> _TASK STATEMENT_
When you reach the line that contains "[0:05.00-0:06.00]", give it back exactly along with each line after it to the end of the entries; skip any pictures.

> _AVAILABLE DATA_
****************
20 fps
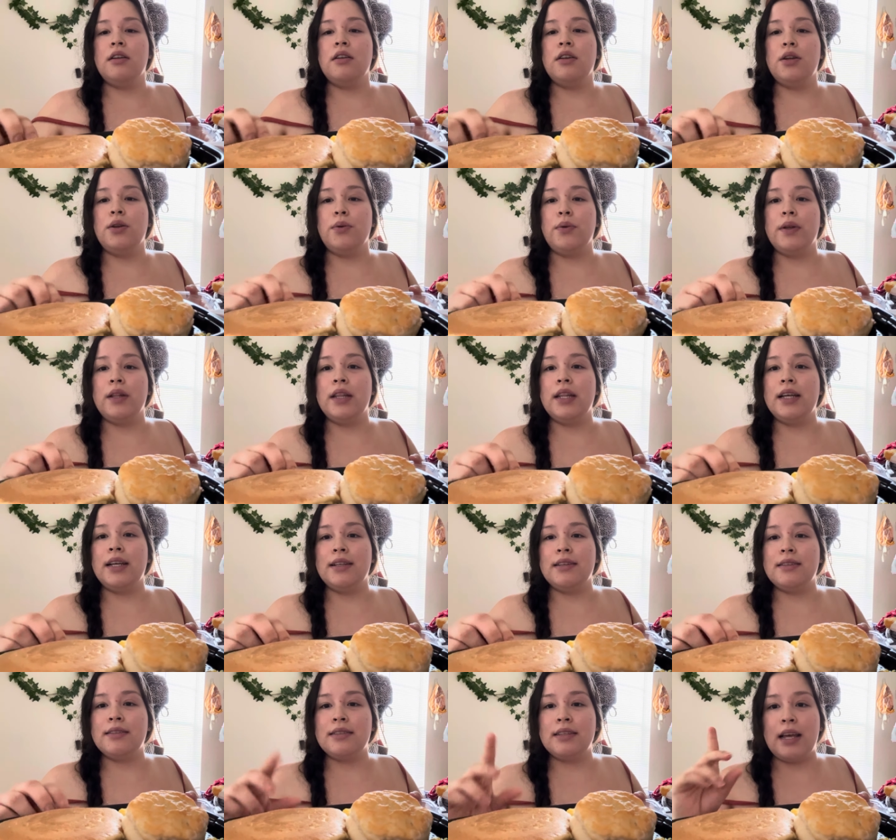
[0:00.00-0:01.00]
doing
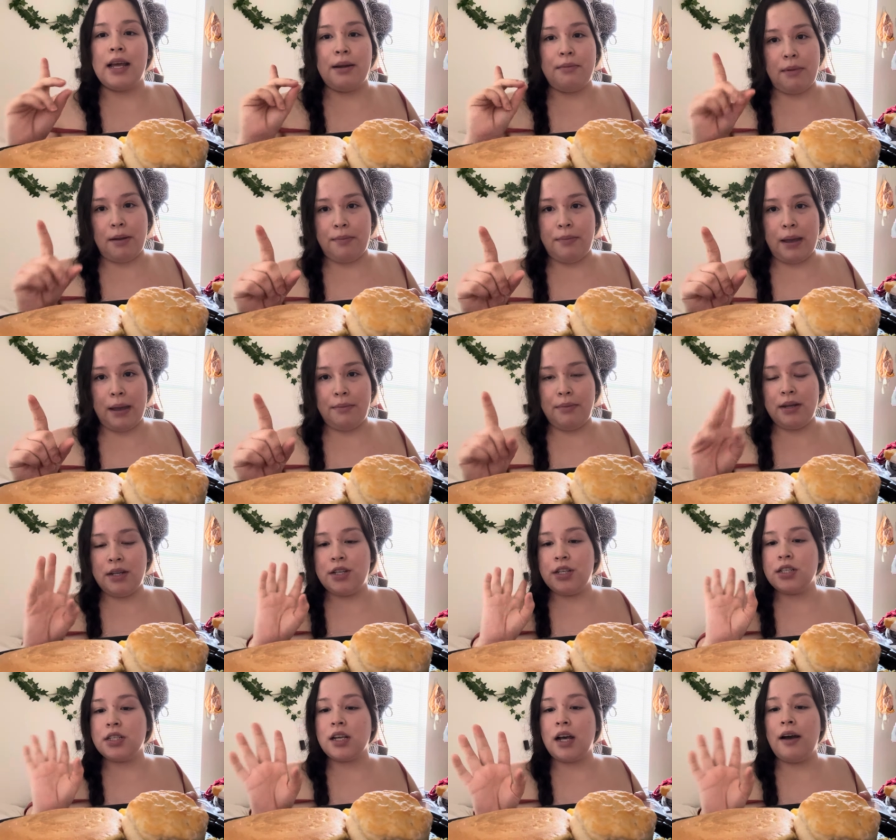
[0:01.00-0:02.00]
this and my baby
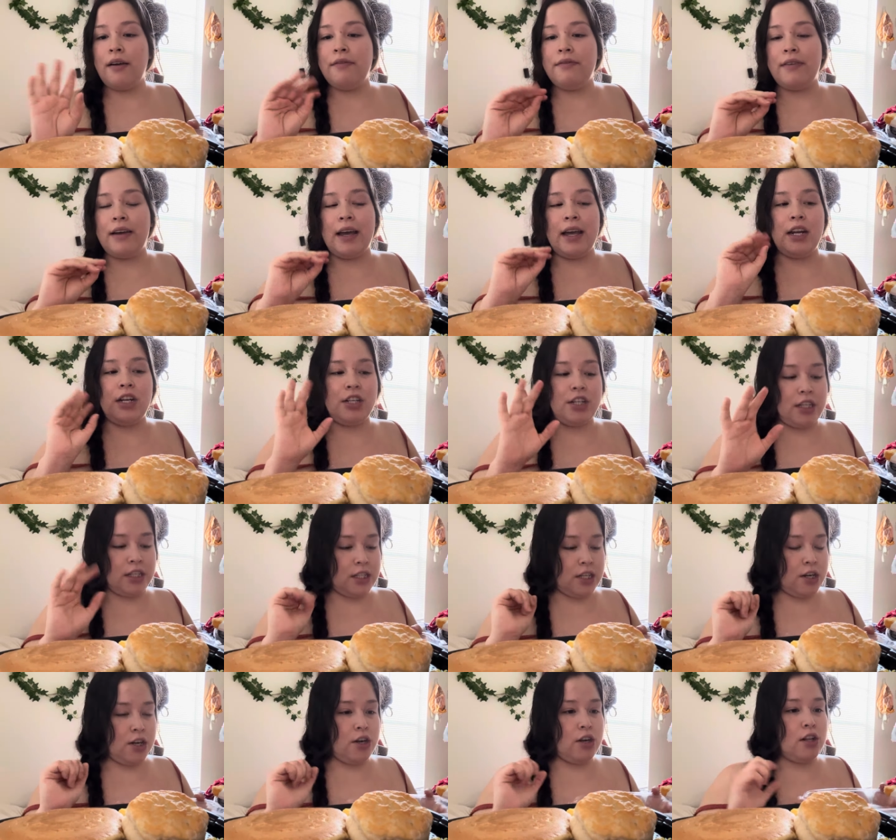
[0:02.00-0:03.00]
just got fed she's
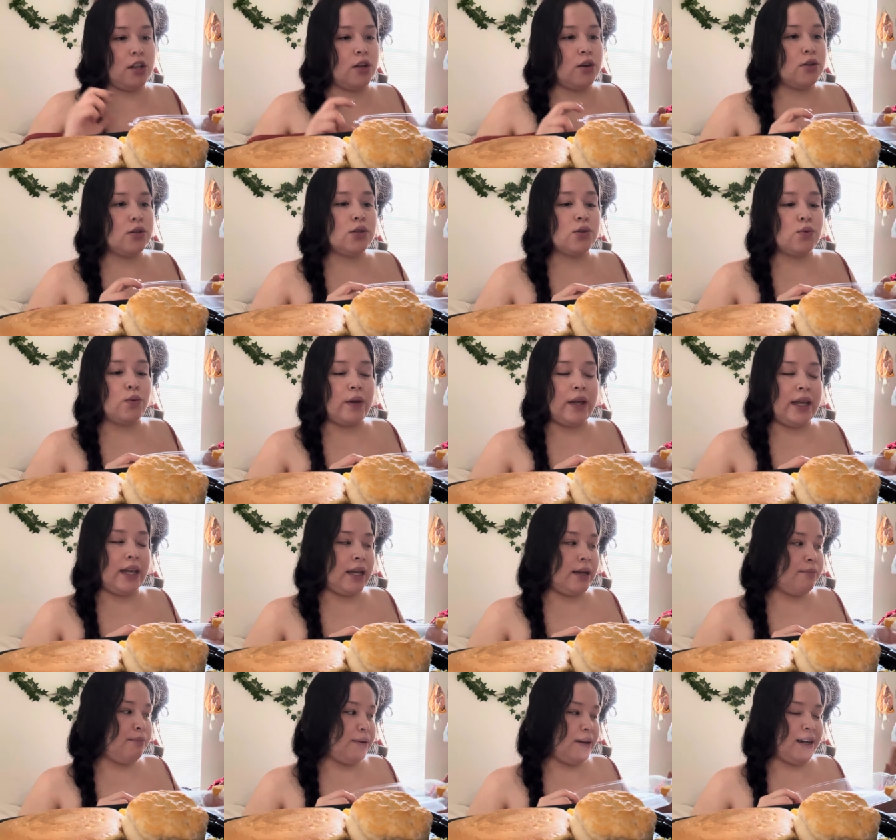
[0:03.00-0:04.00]
in her little
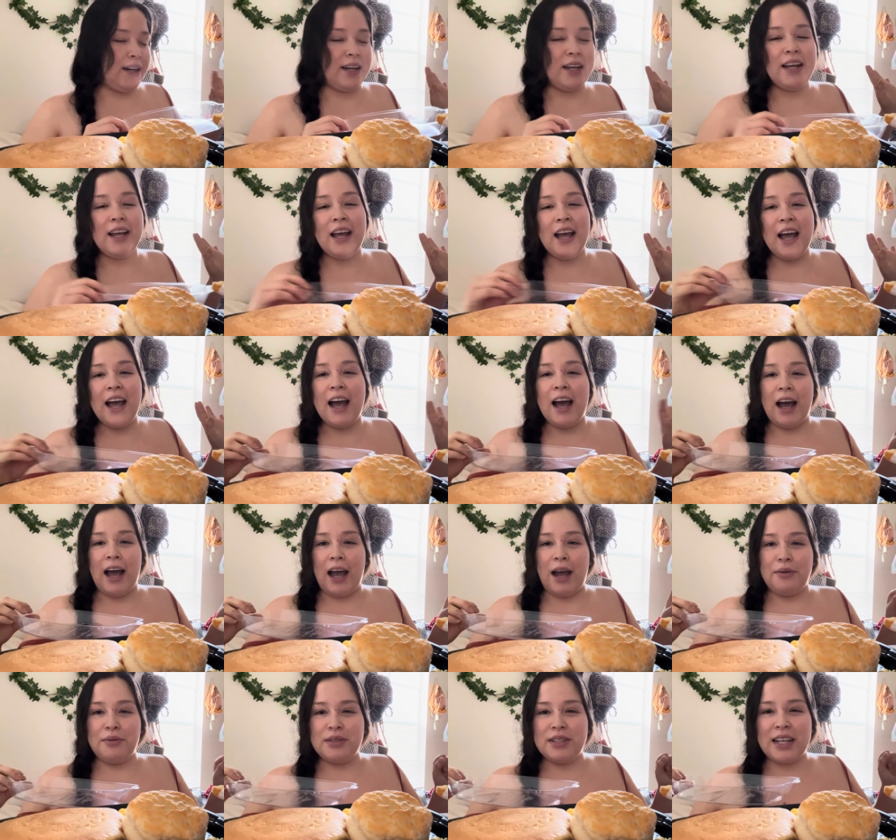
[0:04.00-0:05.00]
swing but
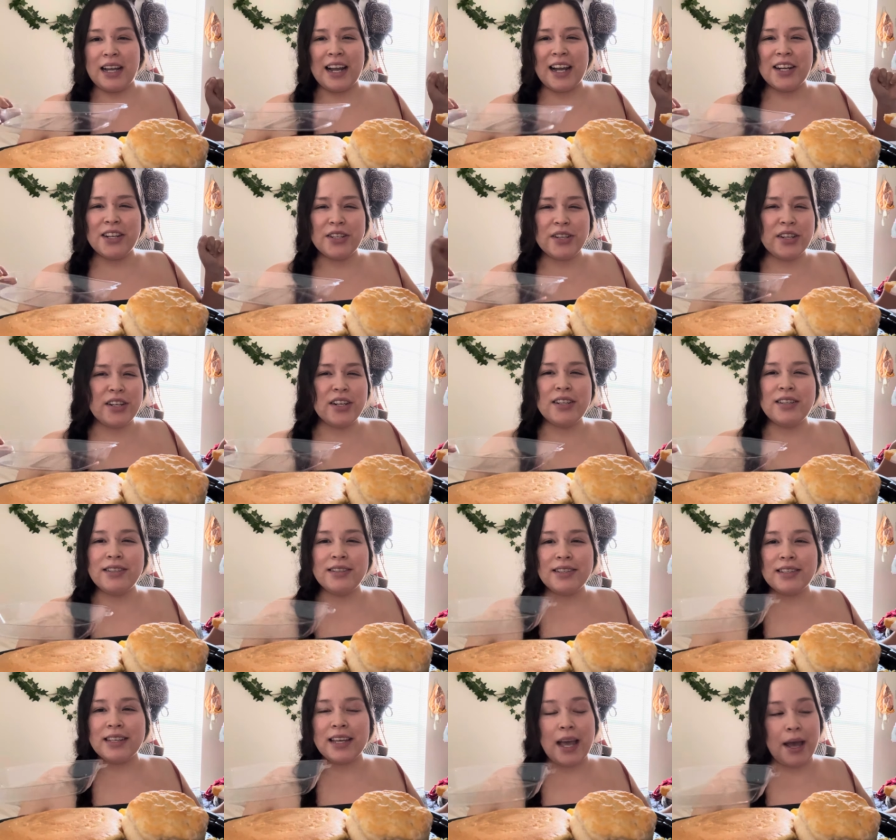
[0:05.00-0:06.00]
I was like I should have
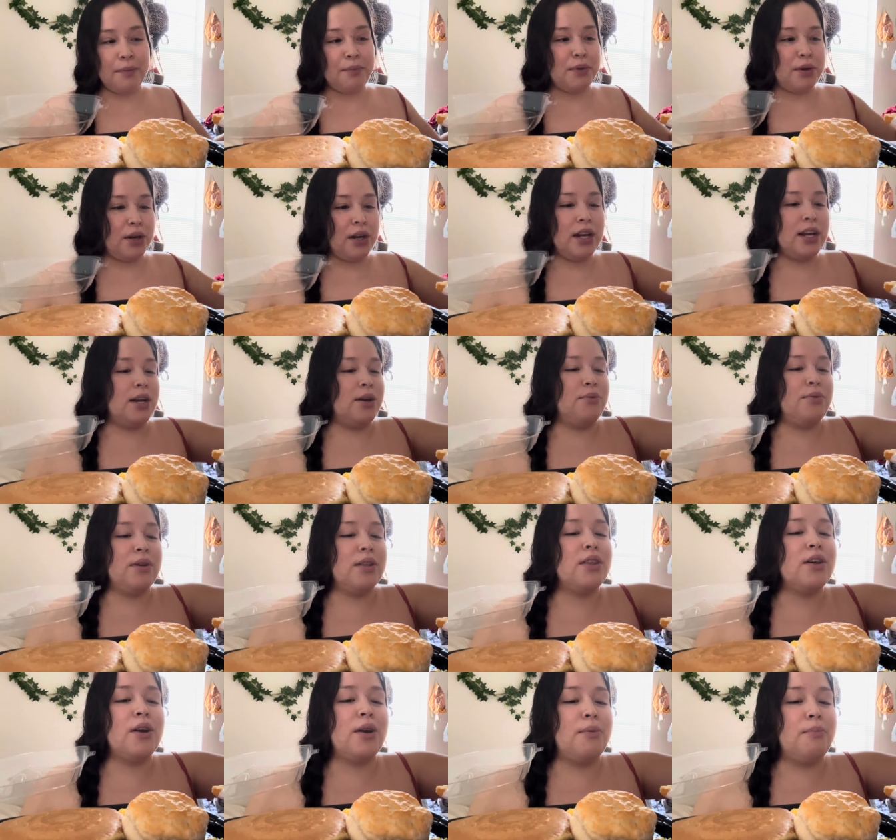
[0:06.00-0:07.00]
just kept her here
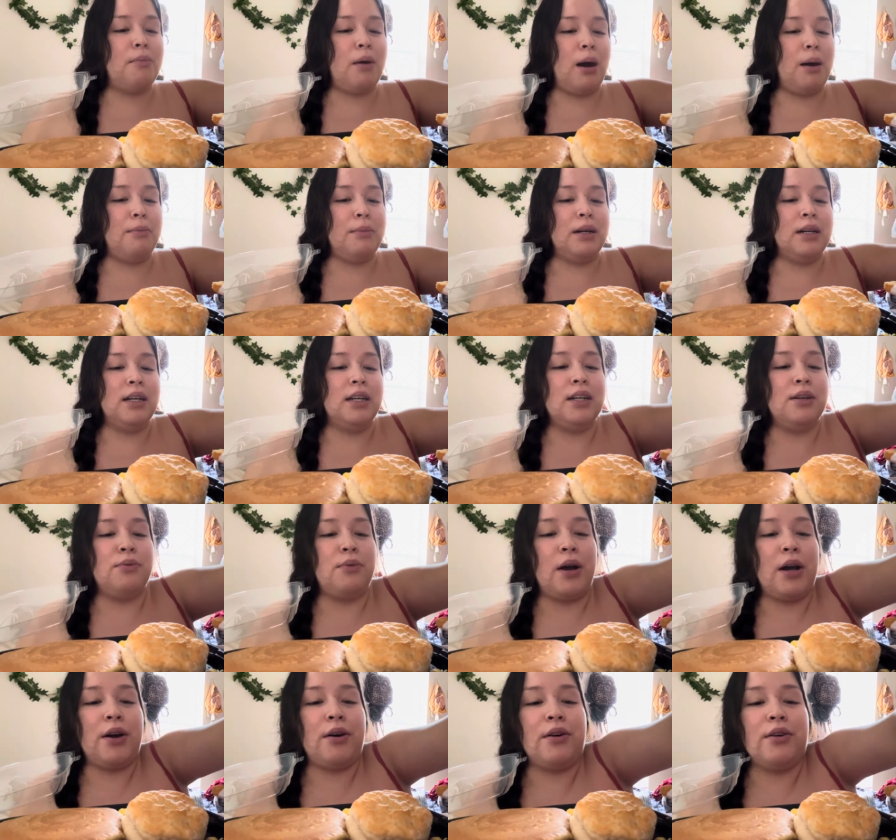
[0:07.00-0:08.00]
with her mama
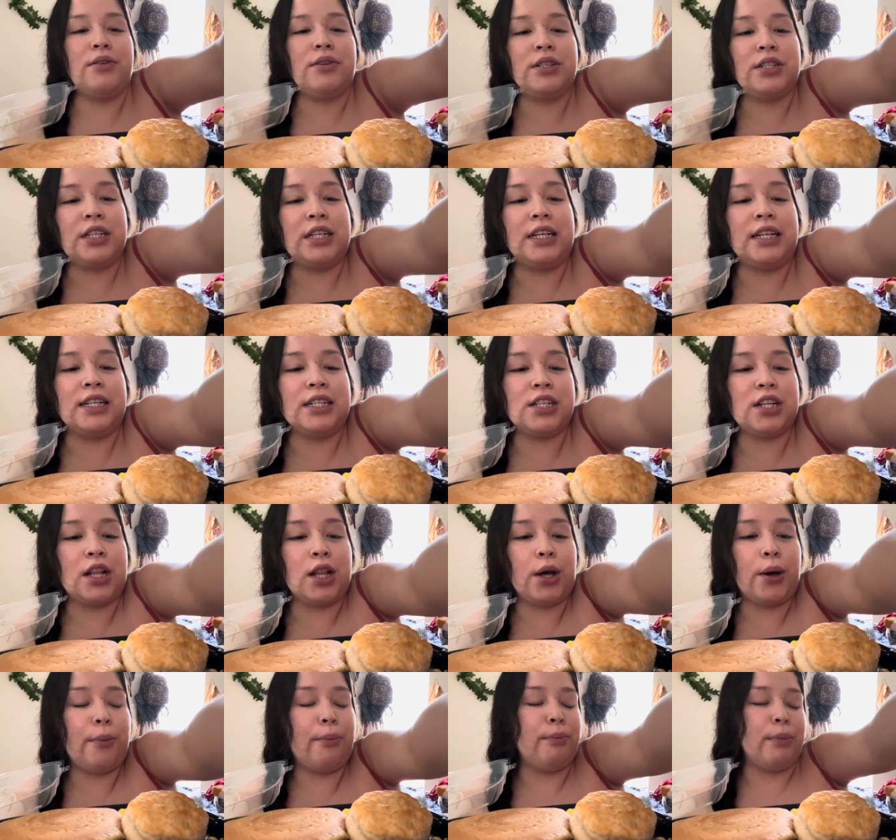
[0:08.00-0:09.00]
while she does a
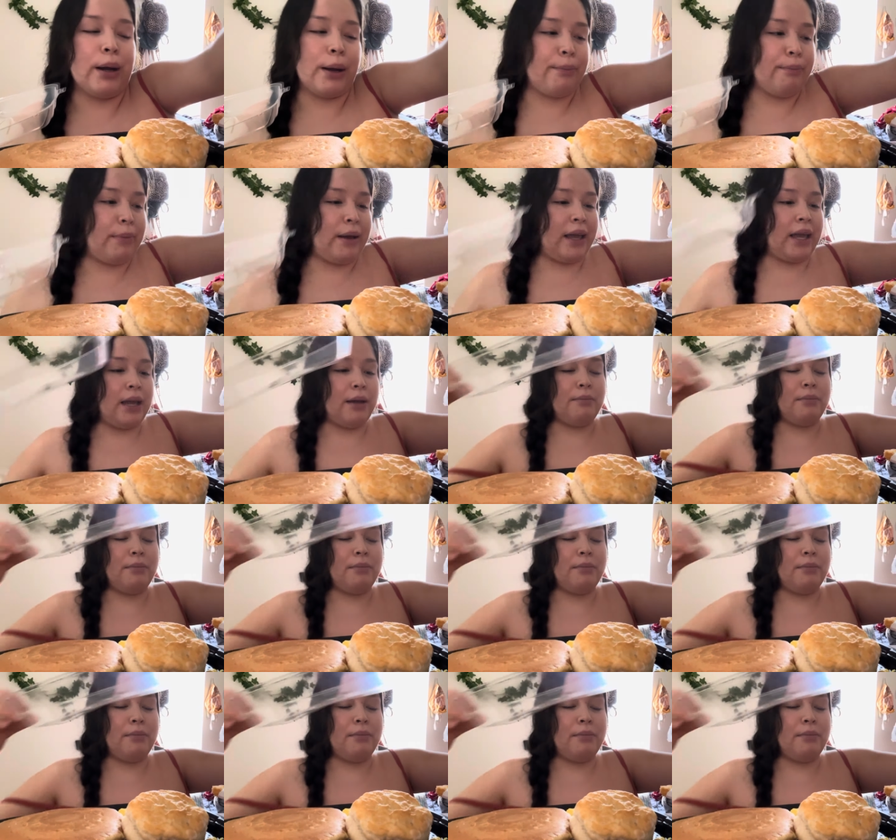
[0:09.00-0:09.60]
little mukbang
****************
> _WRITTEN SOLUTION_
[0:05.00-0:06.00]
I was like I should have
[0:06.00-0:07.00]
just kept her here
[0:07.00-0:08.00]
with her mama
[0:08.00-0:09.00]
while she does a
[0:09.00-0:09.60]
little mukbang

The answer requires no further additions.